A drunk cyclist who assaulting a police officer has been handed a suspended sentence.

David Samuel Anderson kicked the officer after being taken to the hospital to be treated for an injury he had suffered falling off his bicycle.

The 42-year-old also pleaded guilty to being drunk and incapable and being found drunk in a public place.

Magistrates sentenced Anderson to 12 months’ custody, suspended for 12 months, and also made him the subject of a 12 month suspended sentence supervision order.

We previously reported that, on October 20, police were called to Castle Street in Douglas, outside Tower House, by paramedics who were treating Anderson after a fall.

He was described as smelling of alcohol, slurring his words, and having glazed eyes.

He was taken to Accident and Emergency and left at the hospital, but later charged with being found drunk in a public place.

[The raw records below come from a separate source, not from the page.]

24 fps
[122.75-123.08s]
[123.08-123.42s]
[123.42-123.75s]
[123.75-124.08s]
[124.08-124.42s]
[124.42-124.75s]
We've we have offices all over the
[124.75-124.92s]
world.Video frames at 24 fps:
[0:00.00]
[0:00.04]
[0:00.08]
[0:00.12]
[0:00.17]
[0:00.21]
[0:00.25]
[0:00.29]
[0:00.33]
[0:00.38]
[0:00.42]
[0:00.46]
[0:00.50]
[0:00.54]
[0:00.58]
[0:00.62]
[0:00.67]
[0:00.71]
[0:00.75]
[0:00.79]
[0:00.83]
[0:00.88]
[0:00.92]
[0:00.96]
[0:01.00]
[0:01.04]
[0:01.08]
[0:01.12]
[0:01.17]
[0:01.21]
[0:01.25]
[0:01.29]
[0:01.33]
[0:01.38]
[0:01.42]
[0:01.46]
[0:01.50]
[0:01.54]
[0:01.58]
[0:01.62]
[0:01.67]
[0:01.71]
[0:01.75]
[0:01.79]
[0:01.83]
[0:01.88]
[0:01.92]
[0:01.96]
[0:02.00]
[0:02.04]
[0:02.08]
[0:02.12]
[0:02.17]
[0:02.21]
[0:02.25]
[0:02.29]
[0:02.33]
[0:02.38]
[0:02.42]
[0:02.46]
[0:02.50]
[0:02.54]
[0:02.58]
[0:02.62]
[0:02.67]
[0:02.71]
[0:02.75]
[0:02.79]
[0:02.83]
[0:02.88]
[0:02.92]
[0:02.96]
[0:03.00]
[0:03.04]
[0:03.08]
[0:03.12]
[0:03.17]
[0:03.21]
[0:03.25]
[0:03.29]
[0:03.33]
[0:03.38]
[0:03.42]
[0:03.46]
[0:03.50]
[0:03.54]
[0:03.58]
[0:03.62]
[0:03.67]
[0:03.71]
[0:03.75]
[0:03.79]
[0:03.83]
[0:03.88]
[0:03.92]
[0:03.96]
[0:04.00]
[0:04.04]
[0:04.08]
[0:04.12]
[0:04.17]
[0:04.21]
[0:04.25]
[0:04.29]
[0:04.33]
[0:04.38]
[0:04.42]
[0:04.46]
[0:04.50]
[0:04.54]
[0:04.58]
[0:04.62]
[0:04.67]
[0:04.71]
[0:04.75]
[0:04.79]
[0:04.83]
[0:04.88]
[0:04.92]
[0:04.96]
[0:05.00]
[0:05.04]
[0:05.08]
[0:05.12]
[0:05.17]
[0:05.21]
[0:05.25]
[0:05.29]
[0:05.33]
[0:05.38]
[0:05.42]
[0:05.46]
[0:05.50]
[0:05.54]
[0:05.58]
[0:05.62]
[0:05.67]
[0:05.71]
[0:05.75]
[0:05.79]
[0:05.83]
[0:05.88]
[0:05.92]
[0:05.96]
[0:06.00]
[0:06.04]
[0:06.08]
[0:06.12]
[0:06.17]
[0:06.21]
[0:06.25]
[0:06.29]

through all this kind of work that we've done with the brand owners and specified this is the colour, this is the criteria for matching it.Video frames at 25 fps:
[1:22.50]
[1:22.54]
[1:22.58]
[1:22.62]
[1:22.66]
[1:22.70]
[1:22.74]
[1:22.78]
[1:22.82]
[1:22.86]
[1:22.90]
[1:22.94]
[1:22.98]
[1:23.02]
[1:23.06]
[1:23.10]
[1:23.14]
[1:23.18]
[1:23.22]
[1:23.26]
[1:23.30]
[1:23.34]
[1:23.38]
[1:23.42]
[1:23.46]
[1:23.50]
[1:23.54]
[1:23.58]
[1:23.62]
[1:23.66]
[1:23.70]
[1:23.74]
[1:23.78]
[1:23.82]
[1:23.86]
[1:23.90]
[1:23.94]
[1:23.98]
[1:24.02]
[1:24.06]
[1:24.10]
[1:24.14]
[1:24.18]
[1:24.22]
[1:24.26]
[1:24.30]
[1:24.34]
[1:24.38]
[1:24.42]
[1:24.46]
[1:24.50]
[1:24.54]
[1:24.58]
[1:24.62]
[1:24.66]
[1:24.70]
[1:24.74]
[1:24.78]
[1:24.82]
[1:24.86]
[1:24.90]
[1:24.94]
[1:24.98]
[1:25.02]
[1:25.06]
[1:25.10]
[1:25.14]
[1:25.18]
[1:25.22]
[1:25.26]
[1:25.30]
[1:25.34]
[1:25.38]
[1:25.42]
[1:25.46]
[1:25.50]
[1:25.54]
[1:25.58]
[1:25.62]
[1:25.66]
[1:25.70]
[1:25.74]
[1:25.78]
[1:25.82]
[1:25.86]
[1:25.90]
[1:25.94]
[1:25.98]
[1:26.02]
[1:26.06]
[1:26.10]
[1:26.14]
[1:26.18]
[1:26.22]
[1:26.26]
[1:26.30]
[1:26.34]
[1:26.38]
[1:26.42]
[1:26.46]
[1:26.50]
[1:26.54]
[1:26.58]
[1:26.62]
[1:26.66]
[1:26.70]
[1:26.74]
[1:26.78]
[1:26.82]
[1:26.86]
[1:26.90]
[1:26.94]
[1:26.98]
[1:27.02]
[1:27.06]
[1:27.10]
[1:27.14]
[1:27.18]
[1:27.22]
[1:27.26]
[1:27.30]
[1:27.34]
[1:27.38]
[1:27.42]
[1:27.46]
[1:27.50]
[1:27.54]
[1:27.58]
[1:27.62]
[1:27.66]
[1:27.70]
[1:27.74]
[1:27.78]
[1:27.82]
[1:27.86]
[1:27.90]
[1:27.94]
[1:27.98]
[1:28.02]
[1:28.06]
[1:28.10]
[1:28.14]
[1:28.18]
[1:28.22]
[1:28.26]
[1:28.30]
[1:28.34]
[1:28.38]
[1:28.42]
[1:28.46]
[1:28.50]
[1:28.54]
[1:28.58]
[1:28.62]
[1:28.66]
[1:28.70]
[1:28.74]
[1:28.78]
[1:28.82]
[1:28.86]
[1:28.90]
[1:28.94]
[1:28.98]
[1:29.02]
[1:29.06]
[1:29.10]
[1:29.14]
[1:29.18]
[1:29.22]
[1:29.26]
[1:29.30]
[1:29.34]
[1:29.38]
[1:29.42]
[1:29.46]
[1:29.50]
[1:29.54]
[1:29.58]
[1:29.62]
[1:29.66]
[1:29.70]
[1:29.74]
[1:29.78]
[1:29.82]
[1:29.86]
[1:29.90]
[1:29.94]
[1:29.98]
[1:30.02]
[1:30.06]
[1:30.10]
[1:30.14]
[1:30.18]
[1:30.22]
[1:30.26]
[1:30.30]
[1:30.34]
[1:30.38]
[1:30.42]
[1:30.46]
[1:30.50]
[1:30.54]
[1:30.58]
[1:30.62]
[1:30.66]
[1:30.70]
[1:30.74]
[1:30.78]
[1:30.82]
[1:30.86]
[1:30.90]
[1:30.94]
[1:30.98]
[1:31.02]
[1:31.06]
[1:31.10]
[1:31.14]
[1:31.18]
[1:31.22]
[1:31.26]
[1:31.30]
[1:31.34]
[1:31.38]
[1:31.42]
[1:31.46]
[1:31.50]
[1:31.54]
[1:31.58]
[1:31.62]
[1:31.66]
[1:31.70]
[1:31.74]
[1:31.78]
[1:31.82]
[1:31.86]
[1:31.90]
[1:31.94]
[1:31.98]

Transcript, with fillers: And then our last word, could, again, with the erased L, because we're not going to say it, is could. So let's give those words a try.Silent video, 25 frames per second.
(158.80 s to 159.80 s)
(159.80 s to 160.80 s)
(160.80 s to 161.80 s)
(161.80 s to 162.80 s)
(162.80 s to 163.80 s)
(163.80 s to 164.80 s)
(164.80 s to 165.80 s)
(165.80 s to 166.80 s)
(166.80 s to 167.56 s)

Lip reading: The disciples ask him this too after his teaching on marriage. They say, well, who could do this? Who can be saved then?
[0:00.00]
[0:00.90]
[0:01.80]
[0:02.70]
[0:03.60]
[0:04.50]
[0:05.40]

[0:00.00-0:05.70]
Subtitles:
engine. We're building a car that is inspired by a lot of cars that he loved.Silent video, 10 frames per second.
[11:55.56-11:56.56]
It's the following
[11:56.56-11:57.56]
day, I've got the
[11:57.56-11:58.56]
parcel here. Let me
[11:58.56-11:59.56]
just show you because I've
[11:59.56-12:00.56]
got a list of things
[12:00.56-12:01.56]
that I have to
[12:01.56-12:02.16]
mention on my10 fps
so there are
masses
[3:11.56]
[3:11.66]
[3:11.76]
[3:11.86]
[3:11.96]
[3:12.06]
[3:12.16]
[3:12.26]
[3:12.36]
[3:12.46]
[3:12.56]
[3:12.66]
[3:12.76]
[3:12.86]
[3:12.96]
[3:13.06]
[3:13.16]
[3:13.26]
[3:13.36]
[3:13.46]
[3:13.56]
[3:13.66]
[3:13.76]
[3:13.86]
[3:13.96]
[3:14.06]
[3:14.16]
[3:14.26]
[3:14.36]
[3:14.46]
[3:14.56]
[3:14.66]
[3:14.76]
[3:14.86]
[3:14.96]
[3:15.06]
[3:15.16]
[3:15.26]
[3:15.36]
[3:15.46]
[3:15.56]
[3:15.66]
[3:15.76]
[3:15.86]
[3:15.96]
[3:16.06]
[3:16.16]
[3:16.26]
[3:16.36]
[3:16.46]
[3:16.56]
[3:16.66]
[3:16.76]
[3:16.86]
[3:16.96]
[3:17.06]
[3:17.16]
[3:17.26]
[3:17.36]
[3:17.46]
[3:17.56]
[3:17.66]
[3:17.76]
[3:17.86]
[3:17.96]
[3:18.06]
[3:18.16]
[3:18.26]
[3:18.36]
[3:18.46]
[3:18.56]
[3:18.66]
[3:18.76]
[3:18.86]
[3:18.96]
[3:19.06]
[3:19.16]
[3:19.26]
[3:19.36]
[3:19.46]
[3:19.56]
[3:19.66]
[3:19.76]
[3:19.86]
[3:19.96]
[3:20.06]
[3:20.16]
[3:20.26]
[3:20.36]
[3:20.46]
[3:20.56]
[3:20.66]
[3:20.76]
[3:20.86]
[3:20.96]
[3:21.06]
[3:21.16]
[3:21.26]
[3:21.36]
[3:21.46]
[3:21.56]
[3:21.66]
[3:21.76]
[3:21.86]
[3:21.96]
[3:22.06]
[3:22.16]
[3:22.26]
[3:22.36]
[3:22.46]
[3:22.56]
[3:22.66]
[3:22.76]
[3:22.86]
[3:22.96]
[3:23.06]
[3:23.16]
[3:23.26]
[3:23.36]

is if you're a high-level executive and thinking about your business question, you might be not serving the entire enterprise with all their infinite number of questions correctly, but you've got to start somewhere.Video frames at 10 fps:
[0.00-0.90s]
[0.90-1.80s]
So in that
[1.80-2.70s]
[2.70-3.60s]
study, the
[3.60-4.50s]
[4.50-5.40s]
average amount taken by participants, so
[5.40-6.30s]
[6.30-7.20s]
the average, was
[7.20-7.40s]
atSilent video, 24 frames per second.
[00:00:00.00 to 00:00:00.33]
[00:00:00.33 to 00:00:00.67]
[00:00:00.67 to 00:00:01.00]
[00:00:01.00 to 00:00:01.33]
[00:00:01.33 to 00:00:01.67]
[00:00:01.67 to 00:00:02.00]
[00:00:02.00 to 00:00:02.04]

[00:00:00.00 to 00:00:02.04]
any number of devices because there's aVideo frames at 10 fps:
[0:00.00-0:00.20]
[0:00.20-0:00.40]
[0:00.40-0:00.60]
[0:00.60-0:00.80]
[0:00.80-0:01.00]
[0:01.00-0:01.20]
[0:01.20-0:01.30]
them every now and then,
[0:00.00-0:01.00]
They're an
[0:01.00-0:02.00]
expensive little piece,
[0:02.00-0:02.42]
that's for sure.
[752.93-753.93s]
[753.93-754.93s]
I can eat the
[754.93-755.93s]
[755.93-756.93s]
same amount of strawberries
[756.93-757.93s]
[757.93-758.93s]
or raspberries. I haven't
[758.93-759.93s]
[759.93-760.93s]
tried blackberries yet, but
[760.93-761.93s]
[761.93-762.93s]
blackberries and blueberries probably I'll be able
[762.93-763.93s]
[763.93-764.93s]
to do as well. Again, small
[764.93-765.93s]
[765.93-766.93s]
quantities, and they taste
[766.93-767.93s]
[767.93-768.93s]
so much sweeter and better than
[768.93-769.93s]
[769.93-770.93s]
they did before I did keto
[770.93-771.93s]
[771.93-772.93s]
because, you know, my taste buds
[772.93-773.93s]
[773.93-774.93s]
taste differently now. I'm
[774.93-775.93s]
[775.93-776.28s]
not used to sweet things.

On January 11, at 4.10pm, police were called to Loch Promenade in Douglas.

Paramedics were treating Anderson after he had fallen off his bicycle.

He was described as smelling of alcohol, having glazed eyes, and slurring his words, and unable to communicate.

Due to his level of intoxication he was arrested for being drunk and incapable but was first taken to Accident and Emergency for treatment.

However, he then became belligerent, telling officers: ‘I’m going to knock you out.

‘I’m going to f*****g kill you.  I’m going to smash your head in.’

Anderson kicked out, striking one officer on the shin.

He then said: ‘You were asking for that.  

‘Do you want f*****g more?’

The defendant, who lives at Head Road in Douglas, was already subject to a probation order and a community service order.

Defence advocate Victoria Kinrade handed in two letters of reference for her client and said that he was a complex individual, with significant issues with alcohol.

Ms Kinrade said that Anderson had suffered a family bereavement in 2023 which had led to him drinking again, to ‘numb pain’ and ‘escape reality’.

The advocate said that her client had since self-referred to Motiv8 and the Drug and Alcohol Team, and was doing unpaid work for a friend, which he hoped may lead to paid work in the future.

Ms Kinrade said that Anderson’s alcohol intake had reduced and there had been no reoffending or breaches of his bail conditions.

‘If he goes to custody, he would lose his engagement with all the services he is engaging with,’ said the advocate.

‘He would come out of prison with no support and would lose his benefits and his home.’

Magistrates also ordered Anderson to pay £150 compensation to the police officer and £125 prosecution costs.

He will pay at a rate of £20 per week.